First up, internationally acclaimed deathcore crew Thy Art Is Murder arrived with a considerable response from punters, especially so given three of the band’s five members are Brisbane lads. Sean Delander, Andy Marsh and Kevin Butler offer lesson after lesson in brutal down-tuned guitar soundscapes, complemented by the battery of drummer Lee Stanton. Stanton could be Australia’s preeminent extreme metal drummer, our equivalent to Tim ‘The Missile’ Yeung of Hate Eternal and Morbid Angel. Watching Stanton’s technique live, his forearms locked and ready to strike the tom and snare, reminded me of the great Midnight Oil percussionist Rob Hurst.
Today is the first opportunity for many to witness vocalist Chris ‘CJ’ McMahon in action since he returned to the band earlier this year to claim his rightful place as the band’s frontman and spokesperson. McMahon was always the type to wear his heart on his sleeve, and tonight is no different.

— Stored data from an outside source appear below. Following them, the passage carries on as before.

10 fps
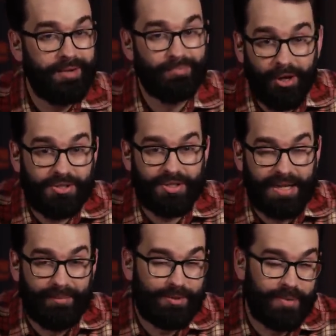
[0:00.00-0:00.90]
Most of the
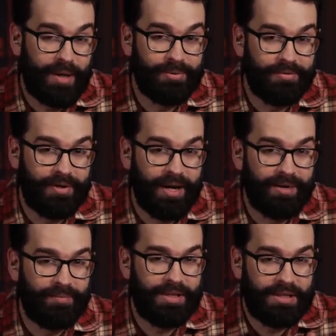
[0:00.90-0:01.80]
time, it's probably fine,
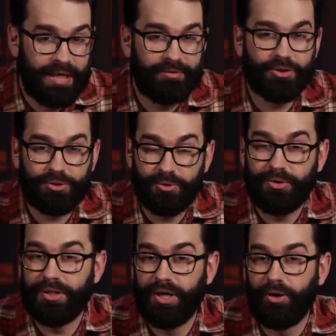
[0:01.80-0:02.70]
but you never
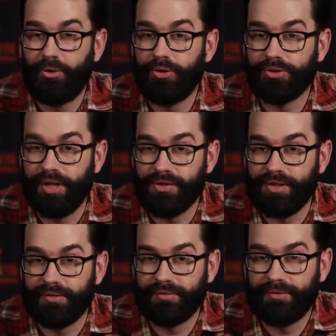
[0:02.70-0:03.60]
truly know who you're
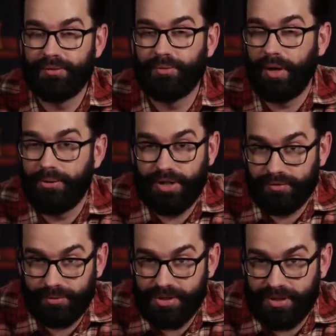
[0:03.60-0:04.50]
trusting. Why would you
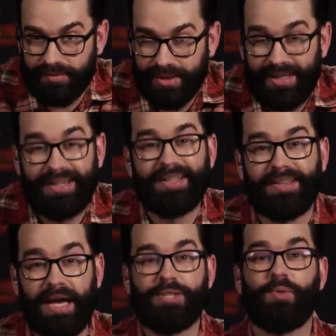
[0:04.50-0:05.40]
ever risk it?
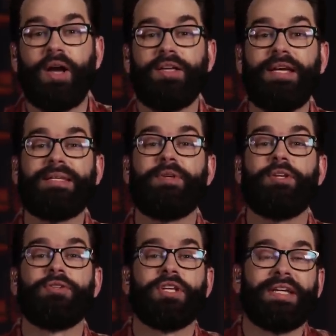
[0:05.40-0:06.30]
That's why you need to be
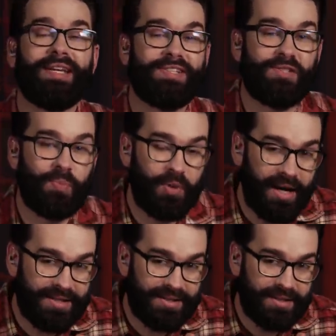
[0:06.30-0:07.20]
using
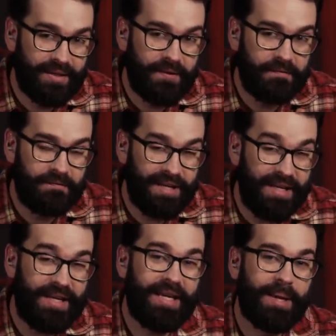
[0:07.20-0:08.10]

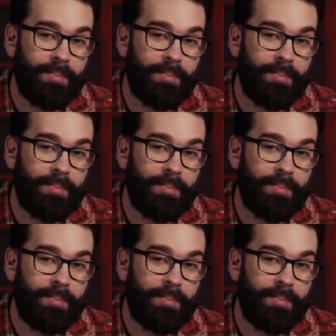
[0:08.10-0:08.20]
ExpressVPN.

His larrikin nature shone through when he summed up the irony in the opportunity to tour with the headliners, saying that they are one of the bands “…you wanna play in front of, but you don’t want to”, alluding to Meshuggah’s fearsome reputation as a live act. McMahon and his loyal comrades are at the precipice of something special. Thy Art Is Murder is a draw in its own right and was far more than an opening act. Watching them felt more like witnessing the next to last band on a festival’s main stage, given the response of the punters and the general atmosphere around the band’s performance. Their next release should be a colossus if the band can keep it together.

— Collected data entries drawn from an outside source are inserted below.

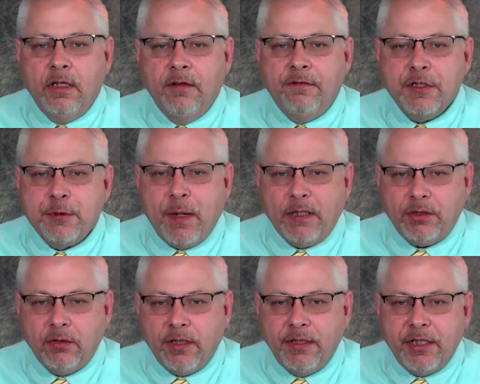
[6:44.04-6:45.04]
If a
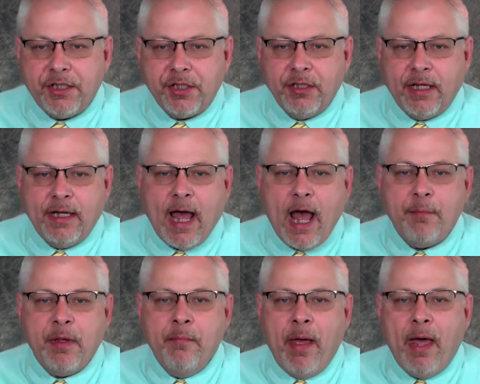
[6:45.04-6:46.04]
special condition
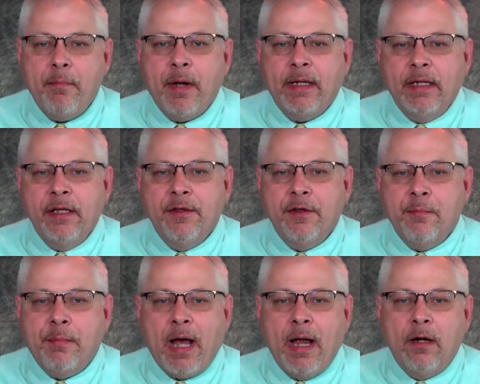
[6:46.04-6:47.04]
cannot be met by either the
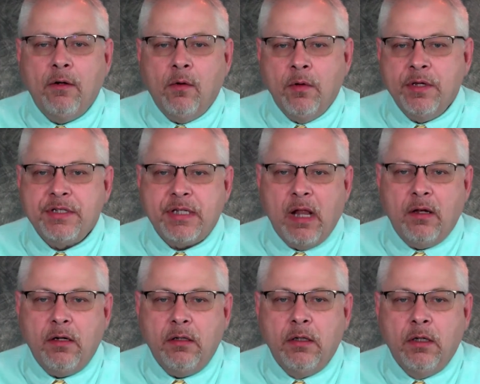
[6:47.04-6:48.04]
buyer or the
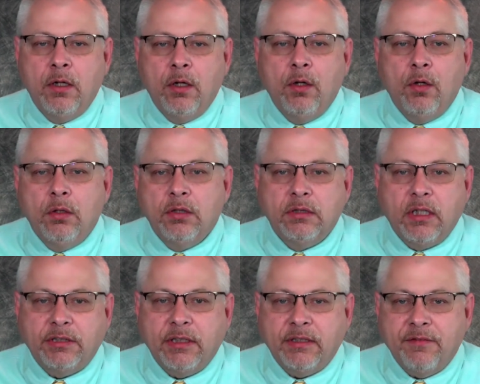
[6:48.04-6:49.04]
seller,
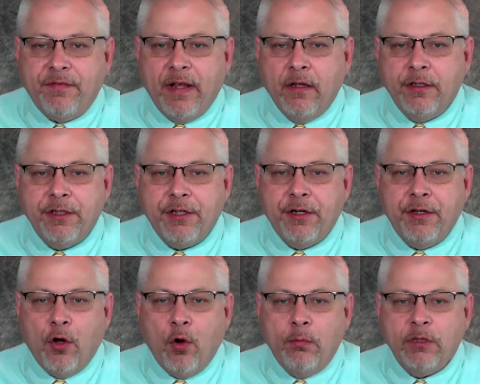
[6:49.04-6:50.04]
such as a failure during
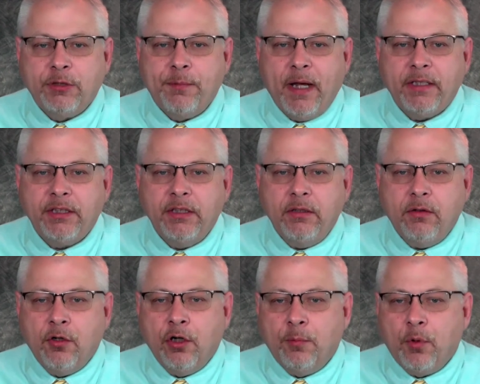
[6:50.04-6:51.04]
the home inspection
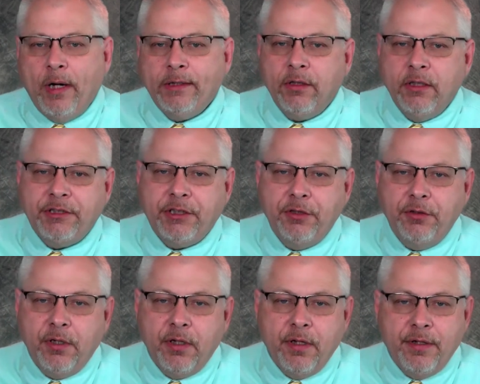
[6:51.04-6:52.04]
or an appraisal issue,
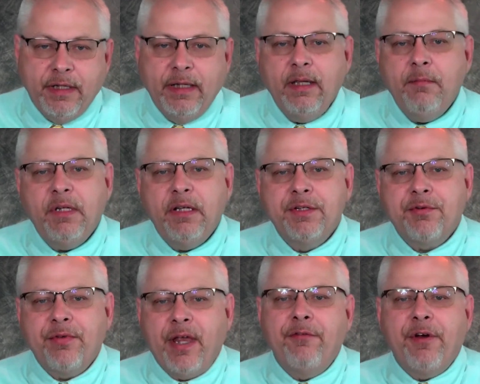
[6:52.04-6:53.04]
the EMD is
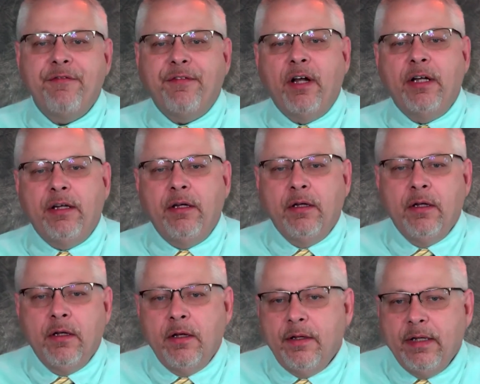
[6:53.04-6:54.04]
then refunded.
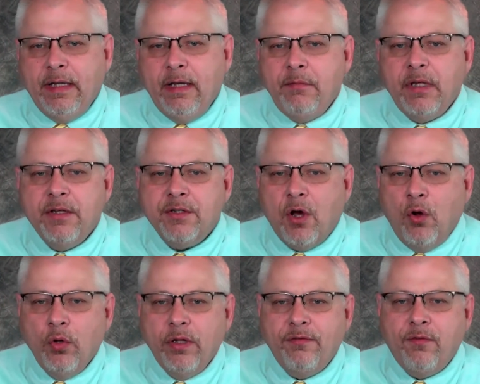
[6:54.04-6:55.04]
The EMD is
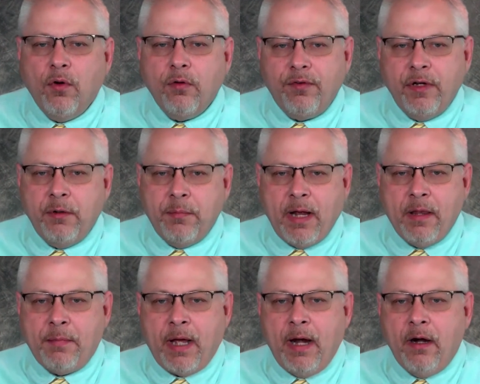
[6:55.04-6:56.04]
only forfeited by
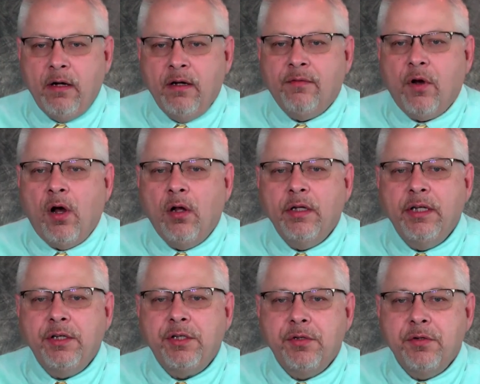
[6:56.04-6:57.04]
the buyer if all
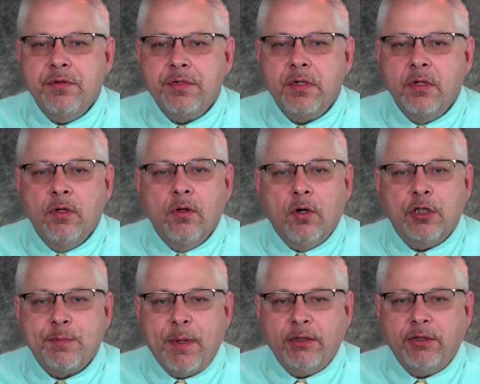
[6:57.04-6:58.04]
issues or
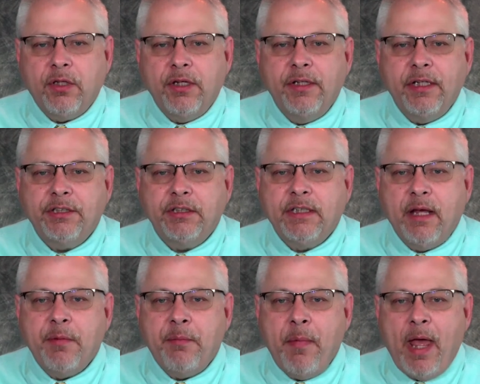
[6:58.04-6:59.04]
special conditions
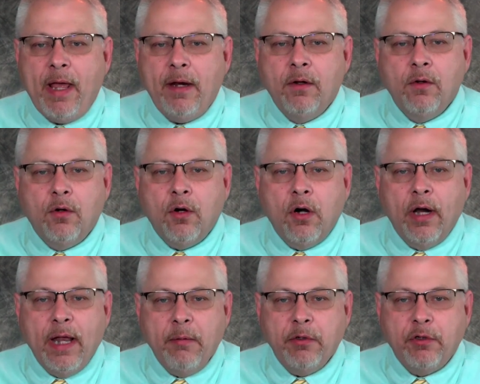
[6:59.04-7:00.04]
have been met or are
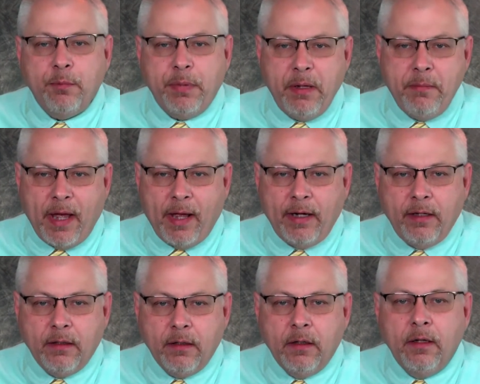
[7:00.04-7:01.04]
able to be met,
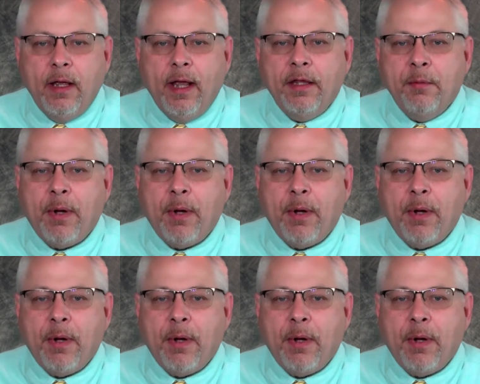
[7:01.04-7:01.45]
and the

Next, the main event! Fredrik Thordendal. The guitarist credited with creating a genre is the man I was looking forward to watching and listening to this evening. Having only recently witnessed Animals As Leaders‘ virtuosic pairing of Tosin Abasi and Javier Reyes put on a djent masterclass at the cavernous Triffid venue (not to mention the genre’s other leading light, Misha Mansoor from Periphery offer something similar earlier in February), this was a rare opportunity to sample djent’s finest proponents in short order. One after the other, a brutal barrage of stop-on-a-dime riffage rebounded off the Tivoli’s ye-olde architecture. Having witnessed many heavy metal shows hosted at the venue over the years, it is only after tonight that structural engineers may need to assess the building’s foundations.

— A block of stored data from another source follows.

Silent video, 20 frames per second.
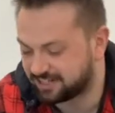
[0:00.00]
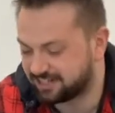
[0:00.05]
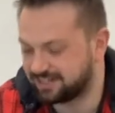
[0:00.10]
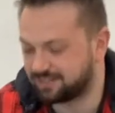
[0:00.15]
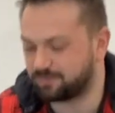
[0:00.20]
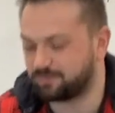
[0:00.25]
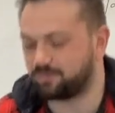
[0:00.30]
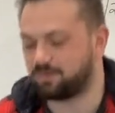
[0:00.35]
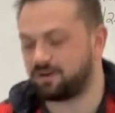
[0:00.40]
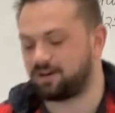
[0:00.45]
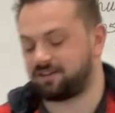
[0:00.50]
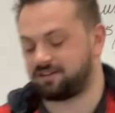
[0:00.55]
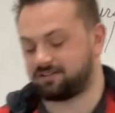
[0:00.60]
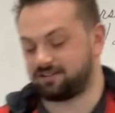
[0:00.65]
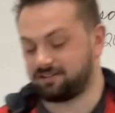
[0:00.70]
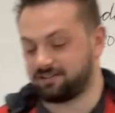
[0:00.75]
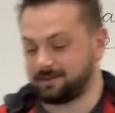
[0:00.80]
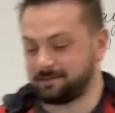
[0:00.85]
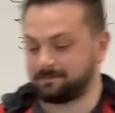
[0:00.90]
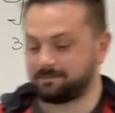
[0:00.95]
the
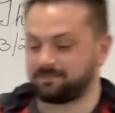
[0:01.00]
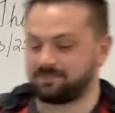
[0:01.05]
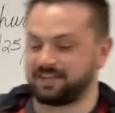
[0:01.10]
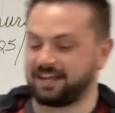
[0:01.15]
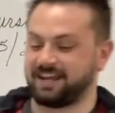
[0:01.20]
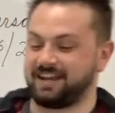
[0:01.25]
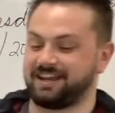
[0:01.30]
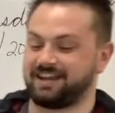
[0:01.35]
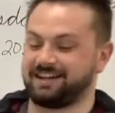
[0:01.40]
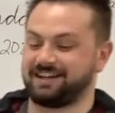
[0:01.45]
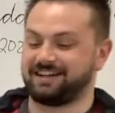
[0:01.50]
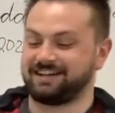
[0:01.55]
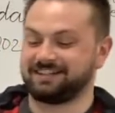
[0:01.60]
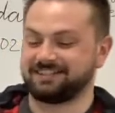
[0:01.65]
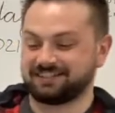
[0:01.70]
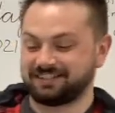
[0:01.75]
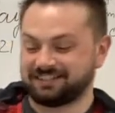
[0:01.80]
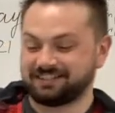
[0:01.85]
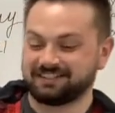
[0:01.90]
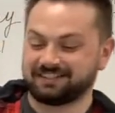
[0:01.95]
water
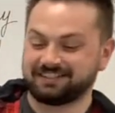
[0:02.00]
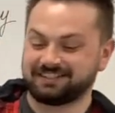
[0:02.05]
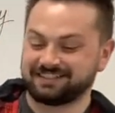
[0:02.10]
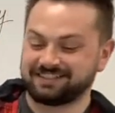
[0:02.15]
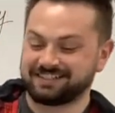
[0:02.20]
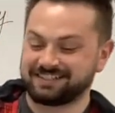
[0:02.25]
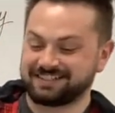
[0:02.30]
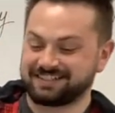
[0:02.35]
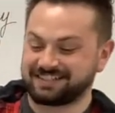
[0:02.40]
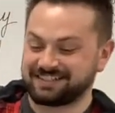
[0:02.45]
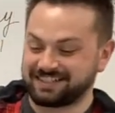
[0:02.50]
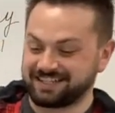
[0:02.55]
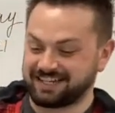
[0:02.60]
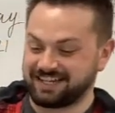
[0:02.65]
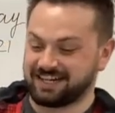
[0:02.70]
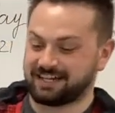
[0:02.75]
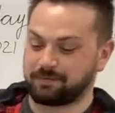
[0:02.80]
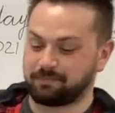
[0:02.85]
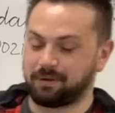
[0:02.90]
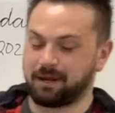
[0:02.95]
and
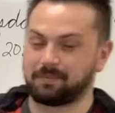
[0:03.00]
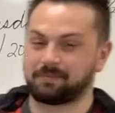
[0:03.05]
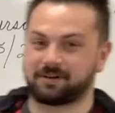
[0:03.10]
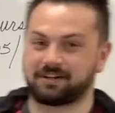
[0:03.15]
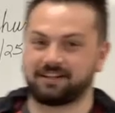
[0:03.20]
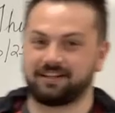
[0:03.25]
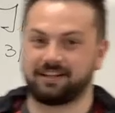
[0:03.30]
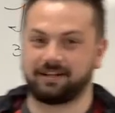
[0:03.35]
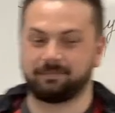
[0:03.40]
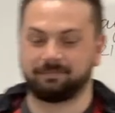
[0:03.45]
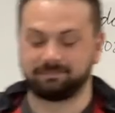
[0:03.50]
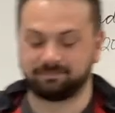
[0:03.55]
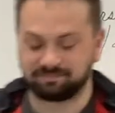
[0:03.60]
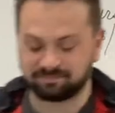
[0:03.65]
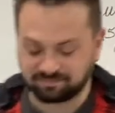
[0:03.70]
get the paper clip.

The volume and breadth of Meshuggah’s sound are genuinely awe-inspiring. If Thordendal’s distinctive palm-muted guitar playing is the nucleus of the band’s songs, it is drummer Tomas Haake that affords it a footing. For many, Haake truly gives Meshuggah their unique sound, and I can certainly understand that perspective given the performance this evening; flawless is a word that comes to mind. How he carries Thordendal and Mårten Hagström’s rhythm is a wonder. Lanky frontman Jens Kidman prefers to let his song lyrics occupy the punters’ attention. His obligatory salutation to the crowd comes before the brutal “Bleed”, and we wouldn’t hear much more from him until the encore. Nevertheless, I can’t image what vocal exercises he must endure to produce the full-throated roar his voice emits.
I find The Violent Sleep of Reason to reinforce Meshuggah’s legacy rather than build on it. The album may not offer a raft of new ideas; however, the songs in tonight’s set (I thought I heard “Clockworks”, “Born In Dissonance”, and the album’s title track get an airing) did not sound out of place among classics such as “Bleed”, “Perpetual Black Second”, and the humungous final song of the evening, “Future Breed Machine”.
One final thought I’ll leave the reader with is that Thordendal is one of the biz’s most thoroughly entertaining guitar soloists. As an avid jazz saxophone maestro John Coltrane fan, one of my all-time favourite albums is Blue Train. I kept hearing the genius of Coltrane in the passages contained within Thordendal’s soloing. I don’t know if the man is a jazz fan; however, I’d implore him to dive into the genre and release something approaching a solo album. Based on the ideas in so many of his solos, lead passages, and performances this evening, that would be a special treat.